Por Anderson Braga
A pedido do Ministério Público do Estado de Alagoas (MPAL), a Justiça determinou a quebra de sigilo telefônico e a realização de exames toxicológicos no policial civil suspeito de executar dois colegas de corporação dentro de uma viatura, na madrugada desta quarta-feira (20), no município de Delmiro Gouveia. Os exames também serão realizados nas vítimas.

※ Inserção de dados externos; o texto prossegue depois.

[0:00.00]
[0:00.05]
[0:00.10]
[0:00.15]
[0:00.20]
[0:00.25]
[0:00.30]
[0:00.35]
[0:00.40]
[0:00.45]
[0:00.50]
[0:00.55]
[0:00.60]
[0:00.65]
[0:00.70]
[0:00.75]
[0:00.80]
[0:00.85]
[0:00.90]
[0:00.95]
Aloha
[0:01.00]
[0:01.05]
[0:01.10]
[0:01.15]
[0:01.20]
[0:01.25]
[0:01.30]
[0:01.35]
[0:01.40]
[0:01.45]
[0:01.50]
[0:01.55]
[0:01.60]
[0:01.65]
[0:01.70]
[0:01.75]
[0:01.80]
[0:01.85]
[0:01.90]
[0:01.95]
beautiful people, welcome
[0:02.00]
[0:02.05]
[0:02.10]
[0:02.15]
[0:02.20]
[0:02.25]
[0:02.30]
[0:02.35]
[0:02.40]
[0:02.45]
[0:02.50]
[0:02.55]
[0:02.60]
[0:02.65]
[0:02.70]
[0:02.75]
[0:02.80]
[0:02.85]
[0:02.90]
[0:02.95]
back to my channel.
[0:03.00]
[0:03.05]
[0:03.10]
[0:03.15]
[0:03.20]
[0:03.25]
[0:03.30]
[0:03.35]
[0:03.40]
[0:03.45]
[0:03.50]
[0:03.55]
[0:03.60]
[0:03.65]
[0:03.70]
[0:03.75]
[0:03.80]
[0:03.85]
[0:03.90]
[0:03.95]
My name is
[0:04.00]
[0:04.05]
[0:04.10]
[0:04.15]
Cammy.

As medidas foram solicitadas pela 1ª Promotoria de Justiça de Delmiro Gouveia, conduzida pelo promotor de Justiça Dênis Guimarães. Segundo ele, o Poder Judiciário também autorizou o levantamento e análise de imagens de câmeras de vigilância da região, além da oitiva de testemunhas que possam ter presenciado os fatos ou convivido com os envolvidos horas antes da ocorrência.

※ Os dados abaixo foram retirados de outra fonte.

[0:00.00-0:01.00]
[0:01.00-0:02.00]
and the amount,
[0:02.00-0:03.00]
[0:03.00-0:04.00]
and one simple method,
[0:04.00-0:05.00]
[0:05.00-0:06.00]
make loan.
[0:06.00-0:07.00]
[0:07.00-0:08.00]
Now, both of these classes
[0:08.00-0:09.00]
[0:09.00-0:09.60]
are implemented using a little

Ainda conforme o promotor, diligências também deverão ser realizadas no município de Piranhas, onde, de acordo com depoimentos prestados à Polícia Civil, os três policiais teriam ingerido bebida alcoólica antes de retornarem para Delmiro Gouveia, local onde ocorreu a tragédia.
Durante audiência de custódia, a prisão em flagrante do suspeito foi convertida em prisão preventiva. A decisão mantém o policial detido enquanto as investigações seguem em andamento.
“A investigação segue a cargo da Polícia Civil e, tão logo o inquérito policial seja concluído e enviado ao MPAL, serão tomadas as medidas que o caso requer”, afirmou o promotor Dênis Guimarães.
O caso segue sendo apurado pelas autoridades competentes para esclarecer a motivação e as circunstâncias do crime.